Спорим со прекрасном завтра.
Я все больше убеждаюсь, что позиция жестких марксистов не особенно то отличается от позиции рыночников фундаменталистов.
И те, и другие считают, что современное производство — это Высокотехнологичный Централизованный Завод, управлять которым должны профессионалы.
Есть, конечно, и разница, но она скорее декоративная.
Рыночники считают, что распределять произведенные на Заводе продукты должен «свободный рынок», который распространит богатство среди все более широких масс и наградит трудолюбие.
В пику им марксисты считают, что распространением займутся Профессиональные Начальники, руководствующиеся соображениями добра и справедливости.
В результате, в обоих системах, руководят, распределяют и планируют одни и те же люди: профессиональное начальство.
Более того, они всегда руководствуются Самыми Лучшими и Гуманными Соображениями (в данных конкретных обстоятельствах).
Нужно признать, что даже самые застойные социалистические правительства, демонстрировали в целом больше человеколюбия, чем империалисты-капиталисты, готовые на все, ради наживы.
Но это ж было в эпоху холодной войны.
Может быть, они это делали в пику Загнивающими Капитализму, который
в пику Коммунистическим Врагам устраивал государства всеобщего благосостояния.
Выиграв Холодную Войну, Капиталисты немедленно принялись за демонтаж общества всеобщего благосостояния.
Капиталистов-социалистов, любителей Завода, следует рассматривать в качестве сиамских близнецов, связанных друг с другом общим кровотоком.
И то, и другое отличается от свободного общества так же, как свободные и демократические школы отличаются от «нормальных школ» с планового-урочной системой, оценками, мучителем-учителем и учеником-терпилой.
Кстати, прочитала в очередной статье Давида Грабэра, что впервые слово «свобода»(amarga) было использовано древними шумерами и означало это слово — «возвращение к матери».
Термин это — экономический и означает он вот что: залезая в долги, крестьянин постепенно терял скот, дом и членов своей семьи, которых последовательно забирали кредиторы.
В конце концов, несчастных должник убегал и селился подальше от «цивилизации», где промышлял воровством и грабежами.

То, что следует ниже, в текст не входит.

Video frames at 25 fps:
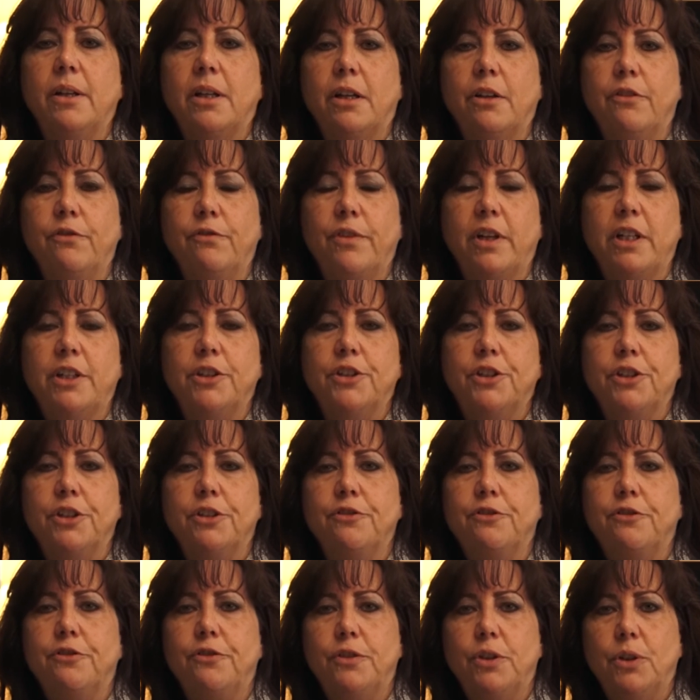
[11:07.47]
the
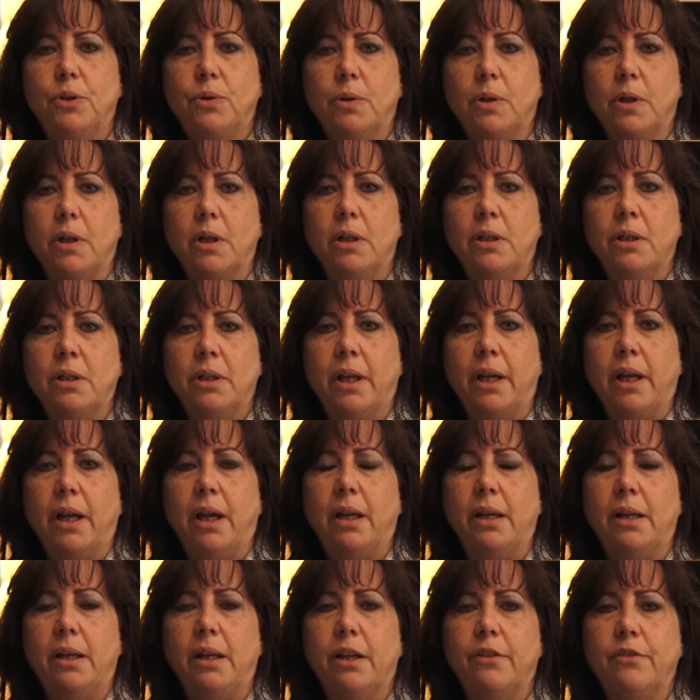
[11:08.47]
convention floor
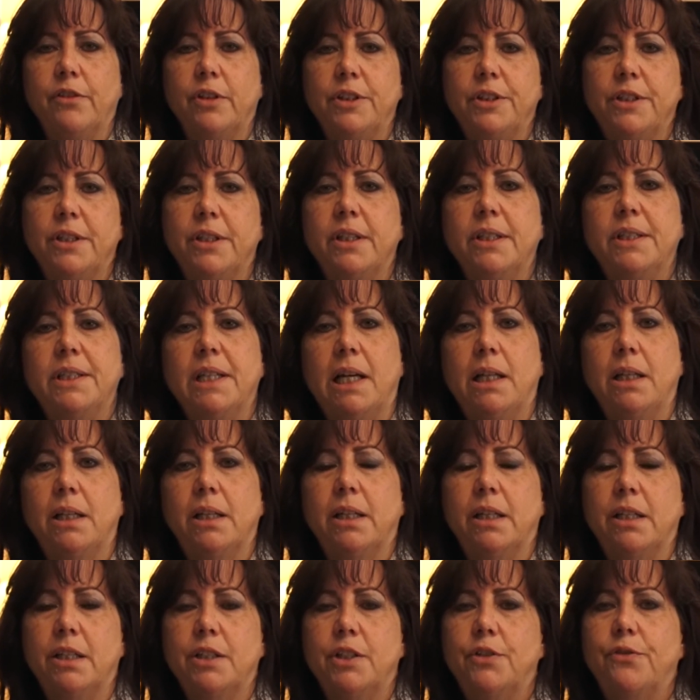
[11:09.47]
and given to the
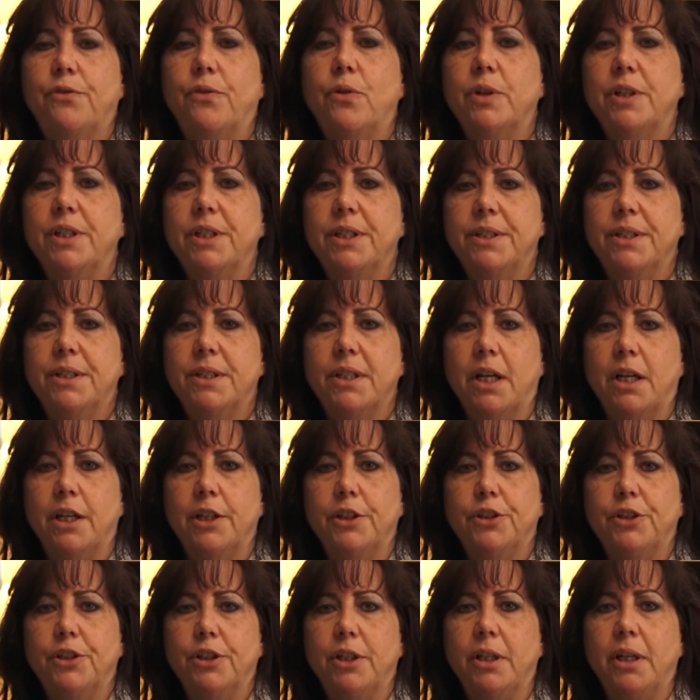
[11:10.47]
delegates for
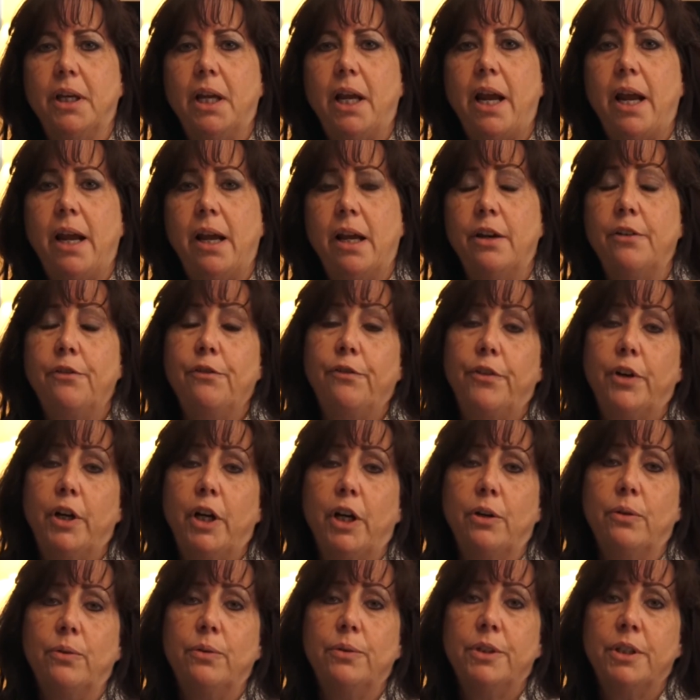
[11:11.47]
discussion and
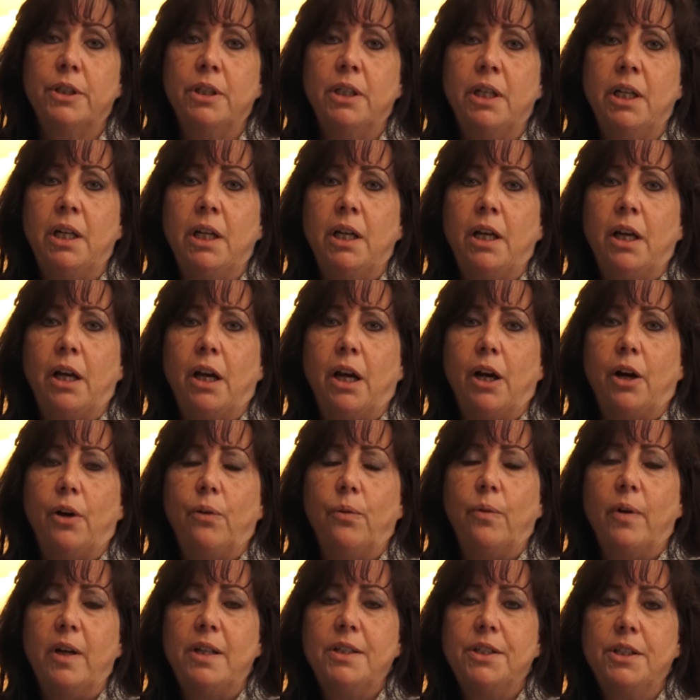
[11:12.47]
vote, a
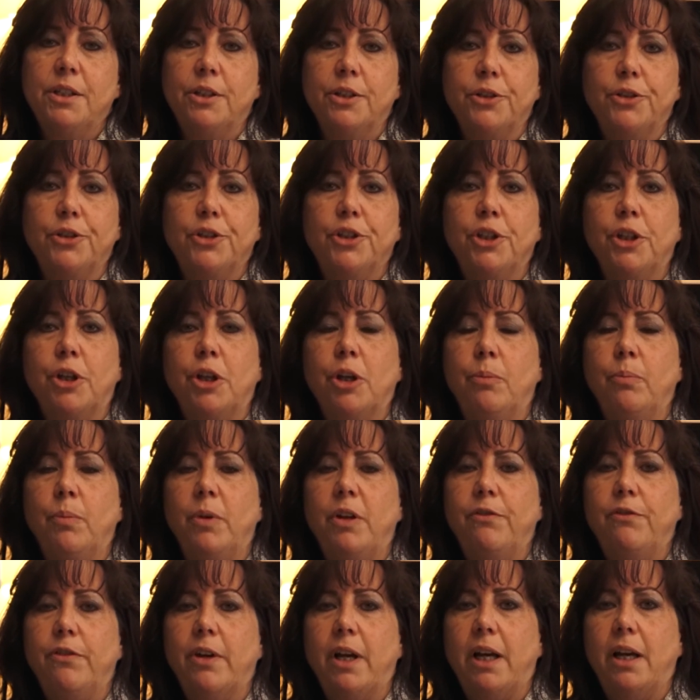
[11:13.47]
resolution can
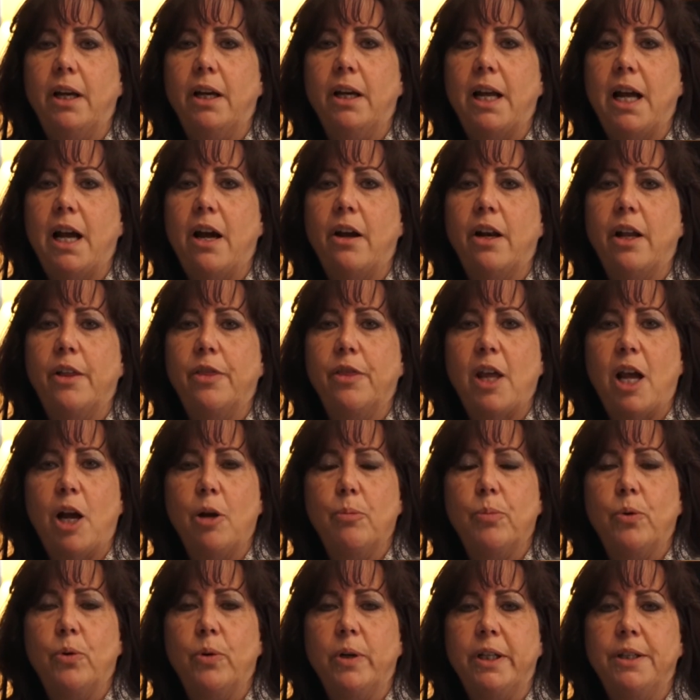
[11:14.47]
be vetted out at
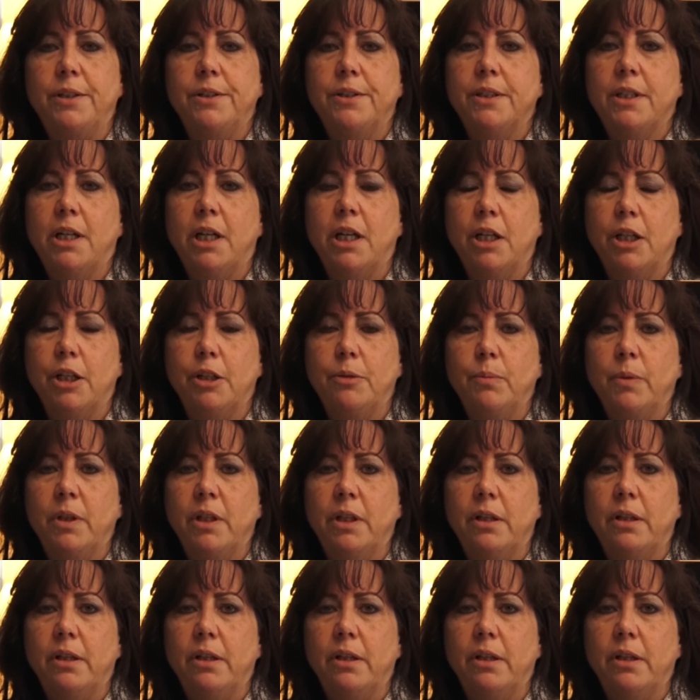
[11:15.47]
that point in time.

Для снятия социальной напряженности и по старинной традиции, в случае восхождения на престол нового царя почти автоматически отменялись все долги.

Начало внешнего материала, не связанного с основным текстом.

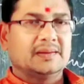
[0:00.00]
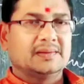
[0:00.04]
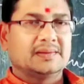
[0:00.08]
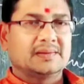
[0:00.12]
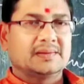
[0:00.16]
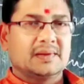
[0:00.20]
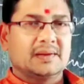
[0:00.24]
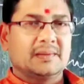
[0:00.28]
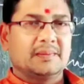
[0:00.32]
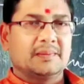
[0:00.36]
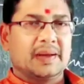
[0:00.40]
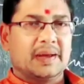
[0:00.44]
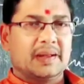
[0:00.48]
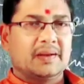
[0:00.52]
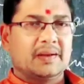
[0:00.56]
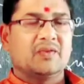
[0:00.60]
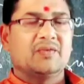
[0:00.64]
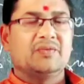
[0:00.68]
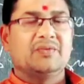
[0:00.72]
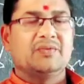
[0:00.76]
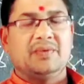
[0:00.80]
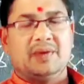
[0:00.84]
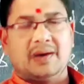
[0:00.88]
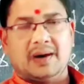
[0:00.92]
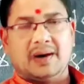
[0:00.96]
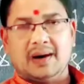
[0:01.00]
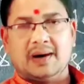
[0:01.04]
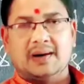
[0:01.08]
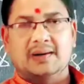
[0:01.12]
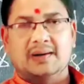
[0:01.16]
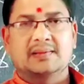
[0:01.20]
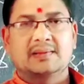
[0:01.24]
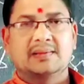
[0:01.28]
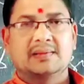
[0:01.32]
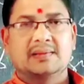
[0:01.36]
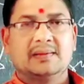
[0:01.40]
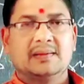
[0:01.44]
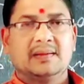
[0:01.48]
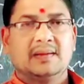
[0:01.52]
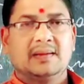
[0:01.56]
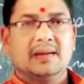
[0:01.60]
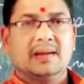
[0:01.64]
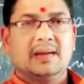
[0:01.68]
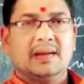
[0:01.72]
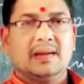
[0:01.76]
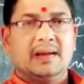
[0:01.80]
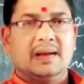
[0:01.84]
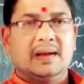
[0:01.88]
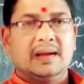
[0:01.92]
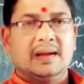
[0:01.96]
he is a man of earth.
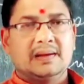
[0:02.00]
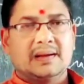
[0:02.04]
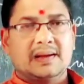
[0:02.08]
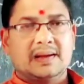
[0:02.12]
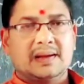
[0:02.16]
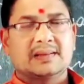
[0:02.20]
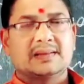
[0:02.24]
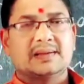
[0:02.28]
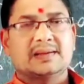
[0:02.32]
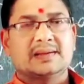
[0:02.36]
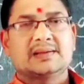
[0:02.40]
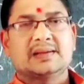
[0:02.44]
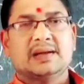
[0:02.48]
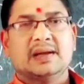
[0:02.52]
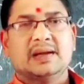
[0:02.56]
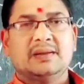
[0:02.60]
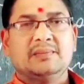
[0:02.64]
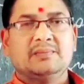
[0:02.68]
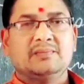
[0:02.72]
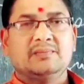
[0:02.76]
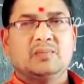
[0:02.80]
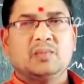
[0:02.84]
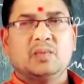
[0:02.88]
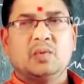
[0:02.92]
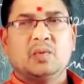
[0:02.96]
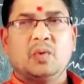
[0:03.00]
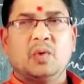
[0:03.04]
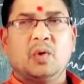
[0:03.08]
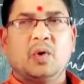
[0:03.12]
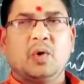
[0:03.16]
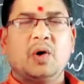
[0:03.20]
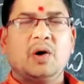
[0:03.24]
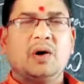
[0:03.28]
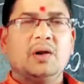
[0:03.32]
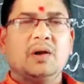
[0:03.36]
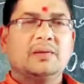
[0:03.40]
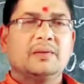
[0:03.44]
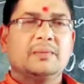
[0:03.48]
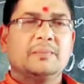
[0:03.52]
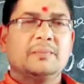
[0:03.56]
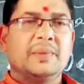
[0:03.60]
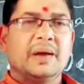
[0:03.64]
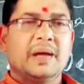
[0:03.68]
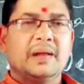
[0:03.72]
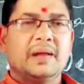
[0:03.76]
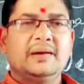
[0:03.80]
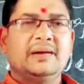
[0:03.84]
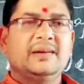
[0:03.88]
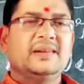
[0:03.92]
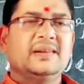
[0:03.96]
And at that time, all the
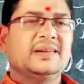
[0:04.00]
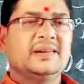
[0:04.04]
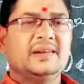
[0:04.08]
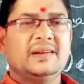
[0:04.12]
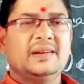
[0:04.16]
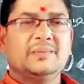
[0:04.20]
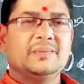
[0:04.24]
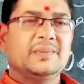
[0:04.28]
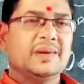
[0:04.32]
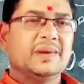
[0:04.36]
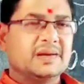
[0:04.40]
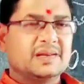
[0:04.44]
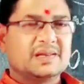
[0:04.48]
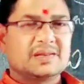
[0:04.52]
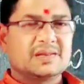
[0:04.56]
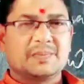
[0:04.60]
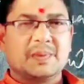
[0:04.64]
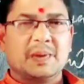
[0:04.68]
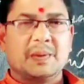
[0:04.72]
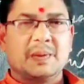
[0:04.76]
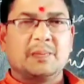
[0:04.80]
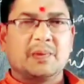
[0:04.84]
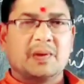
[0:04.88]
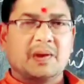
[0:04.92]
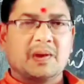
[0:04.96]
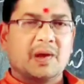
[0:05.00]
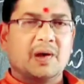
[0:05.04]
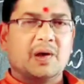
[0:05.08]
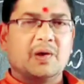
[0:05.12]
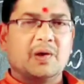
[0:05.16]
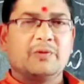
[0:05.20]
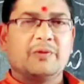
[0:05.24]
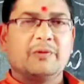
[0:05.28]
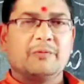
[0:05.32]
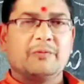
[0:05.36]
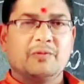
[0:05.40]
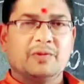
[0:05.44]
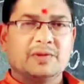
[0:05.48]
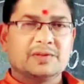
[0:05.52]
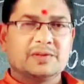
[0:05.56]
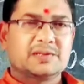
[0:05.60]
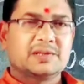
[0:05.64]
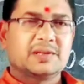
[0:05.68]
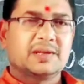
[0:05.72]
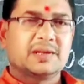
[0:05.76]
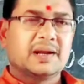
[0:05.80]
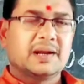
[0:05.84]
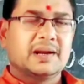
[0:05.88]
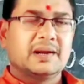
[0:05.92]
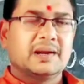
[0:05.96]
valid and invalid people all were
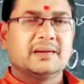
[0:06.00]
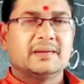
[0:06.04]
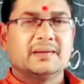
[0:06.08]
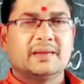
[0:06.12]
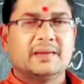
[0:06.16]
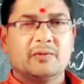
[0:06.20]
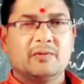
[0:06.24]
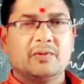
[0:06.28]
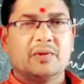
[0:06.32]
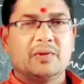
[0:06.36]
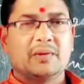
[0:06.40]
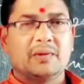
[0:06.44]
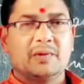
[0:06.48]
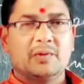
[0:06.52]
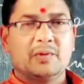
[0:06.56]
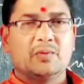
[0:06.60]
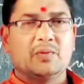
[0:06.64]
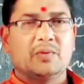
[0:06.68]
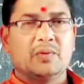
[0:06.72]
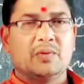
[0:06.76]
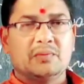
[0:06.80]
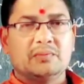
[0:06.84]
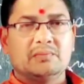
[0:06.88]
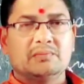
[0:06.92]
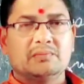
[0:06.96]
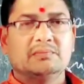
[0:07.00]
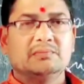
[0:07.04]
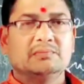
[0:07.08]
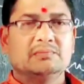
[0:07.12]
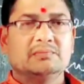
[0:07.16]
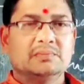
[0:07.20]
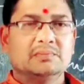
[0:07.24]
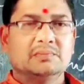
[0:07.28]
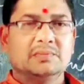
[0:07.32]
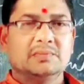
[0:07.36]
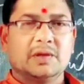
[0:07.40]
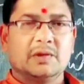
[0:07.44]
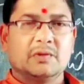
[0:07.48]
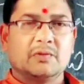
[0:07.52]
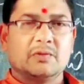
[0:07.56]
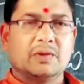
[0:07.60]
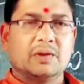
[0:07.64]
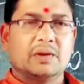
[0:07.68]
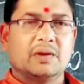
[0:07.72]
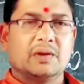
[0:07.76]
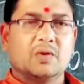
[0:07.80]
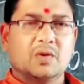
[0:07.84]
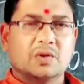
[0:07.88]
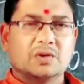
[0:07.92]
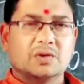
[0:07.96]
watching, and they were, you know, there
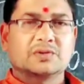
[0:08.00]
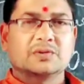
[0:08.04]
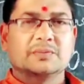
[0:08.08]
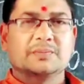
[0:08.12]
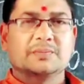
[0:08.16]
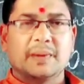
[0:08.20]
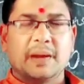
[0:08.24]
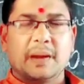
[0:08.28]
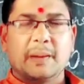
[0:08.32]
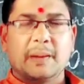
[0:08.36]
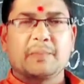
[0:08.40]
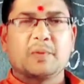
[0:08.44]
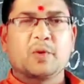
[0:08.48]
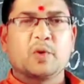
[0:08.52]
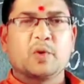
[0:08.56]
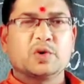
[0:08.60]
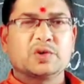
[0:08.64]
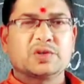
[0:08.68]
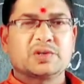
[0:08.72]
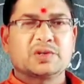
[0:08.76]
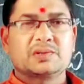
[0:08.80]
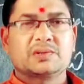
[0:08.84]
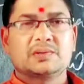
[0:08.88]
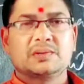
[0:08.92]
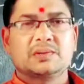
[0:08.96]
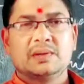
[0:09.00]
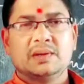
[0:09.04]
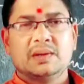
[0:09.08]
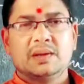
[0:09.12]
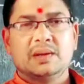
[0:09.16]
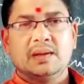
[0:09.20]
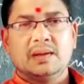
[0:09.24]
were lots of applause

В этом случае, отщепенцы могли вернутся домой (к матери).
Это и была свобода. Свобода от наложенных внешними обстоятельствами обязательств.
Рынок, завод, школа, государство, «единственно верный образ жизни» — это все ужасы несвободы, различные способы связать нас друг с другом внешними неестественными обязательствами.
И не стоит с ними мириться, ни под соусом коммунизма, ни под соусом капитализма.
Даже если нас пытаются убедить, что без этих обязательств мы умрем с голоду, не полетим в космос, не построим БАМа или не сможем посещать важные культурные учреждения.
Не верьте! На самом деле, построим, полетим, не умрем и будем посещать.